Students have a lot to say. And when they can hide behind anonymity, they’re not afraid to say it.
Recently, students have taken to social-media platforms like Yik Yak to anonymously air gripes against their professors. Often, the conversation is less than productive. In one recent incident at Eastern Michigan University, students in a large lecture course wrote more than 100 demeaning Yik Yak posts about the three female professors who led the class, including sexual remarks and insults about their appearance and teaching.
Colleges have long sought student feedback—usually by way of end-of-semester course evaluations—but the rude complaints on Yik Yak are seen by some professors as cyberbullying.
A few colleges and professors are experimenting with new services that attempt to steer the conversation in a more constructive direction. The services, which unlike Yik Yak have the support of the colleges using them, allow students to anonymously provide their professors with feedback throughout the course, while giving officials the ability to discover the names of users who are posting inappropriate comments.
But will giving students a new platform to make their voices heard keep them away from ranting on Yik Yak?
The company that offers one of the new services, Bluepulse, thinks it might.
When the company, eXplorance, was researching its idea for a new student-feedback program, it looked into what was already available and saw sites like ratemyprofessors.com and apps like Yik Yak. Samer Saab, the company’s chief executive, says the problem with those sites is that they primarily attract disengaged students—the ones who are frustrated and want to share their frustration with the world—and rarely include instructors.
A program like Bluepulse gives students the anonymity they crave, while making sure that everyone, instructors and students alike, is involved in the process. If they’re being heard, he argues, why would students need to go anywhere else?
That idea appealed to Michael Evans, associate dean of digital learning and innovation at Sheridan College, in Ontario, who discovered the service while exploring a new system for evaluating courses and faculty members.
Though you can’t control what students say when they’re given anonymity, Mr. Evans says he thinks commentary will be driven by strong relationships between professors and their students.
“Part of the selling point is that it is not something that’s setting up faculty for criticism, outside of being fairly positive criticism, but certainly not abuse,” Mr. Evans says.
Feeling ‘More Heard’
Sabrina Huyett, a teaching assistant at Brigham Young University, tried a similar service, DropThought, last semester, and she plans to make it an integral part of her course this semester.
“In general, this is like a principle of basic psychology, that if someone’s trying to listen to you, then you’ll feel more heard,” Ms. Huyett says. Giving students an outlet where they can constructively criticize might prevent them from airing their grievances negatively on platforms like Yik Yak, she believes.

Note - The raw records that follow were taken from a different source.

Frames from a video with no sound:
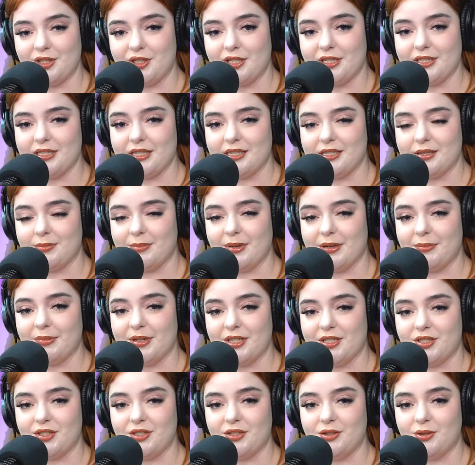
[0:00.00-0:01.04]
she says, I'm like,
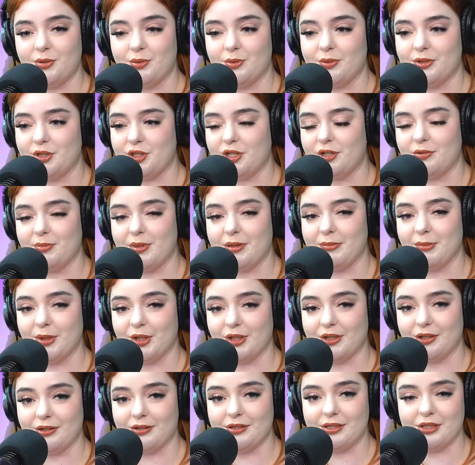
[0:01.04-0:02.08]
bitch, you should have been
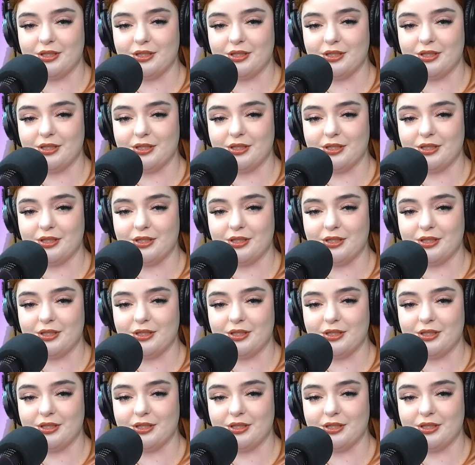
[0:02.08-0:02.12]
murdered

Ms. Huyett has not had any concerns about students’ being belligerent or rude on the anonymous platform she uses, though she acknowledges that if she were using it on a larger class, that might become more of an issue.

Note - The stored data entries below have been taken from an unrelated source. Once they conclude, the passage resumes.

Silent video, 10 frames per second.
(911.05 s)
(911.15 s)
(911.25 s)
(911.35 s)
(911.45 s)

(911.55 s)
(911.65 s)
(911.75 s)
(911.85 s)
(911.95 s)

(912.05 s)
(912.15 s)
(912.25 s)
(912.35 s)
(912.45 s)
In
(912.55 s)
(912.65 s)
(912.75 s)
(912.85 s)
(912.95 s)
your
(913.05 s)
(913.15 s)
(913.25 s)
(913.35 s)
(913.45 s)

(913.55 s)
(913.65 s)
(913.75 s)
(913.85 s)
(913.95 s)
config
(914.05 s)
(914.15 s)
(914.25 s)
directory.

Still, hearing honest student assessments is not always easy. When Ms. Huyett started getting the feedback, it was a little difficult to take. But once she moved past the emotional reaction to the criticism, she was able to embrace it and change her course accordingly.
Darryl Draper, an assistant professor at Old Dominion University, in Virginia, uses DropThought in her instructional-technology courses.
She knows from past experience—she’s used Twitter and Pinterest in courses before—that she has to create some kind of “governance.” She gives students guidelines for how to behave on the platforms and lets them know there will be repercussions if they misbehave. Once she’s done that, she says, “they know how to play nicely in the sandbox.”
David Parry, an associate professor of communication and digital media at St. Joseph’s University, in Philadelphia, says there’s value in allowing students to give feedback to professors throughout a course. But he doesn’t think that will motivate them to abandon Yik Yak.
“It’s not like students are going to flock to that and suddenly give up on Yik Yak,” he says. If a student wants to communicate negatively about something, Mr. Parry argues, it seems unlikely they’d use a university-sponsored program to do it. And Yik Yak is something that goes beyond the collegiate arena—it can be used in their hometowns or the surrounding university community.
Rather than trying to get students off of certain social-media platforms, he says, colleges should be facilitating discussions about using social media responsibly. About 80 percent of the material he sees on Yik Yak is “funny and quirky and hilarious,” Mr. Parry says. It’s just the other 20 percent we have to worry about.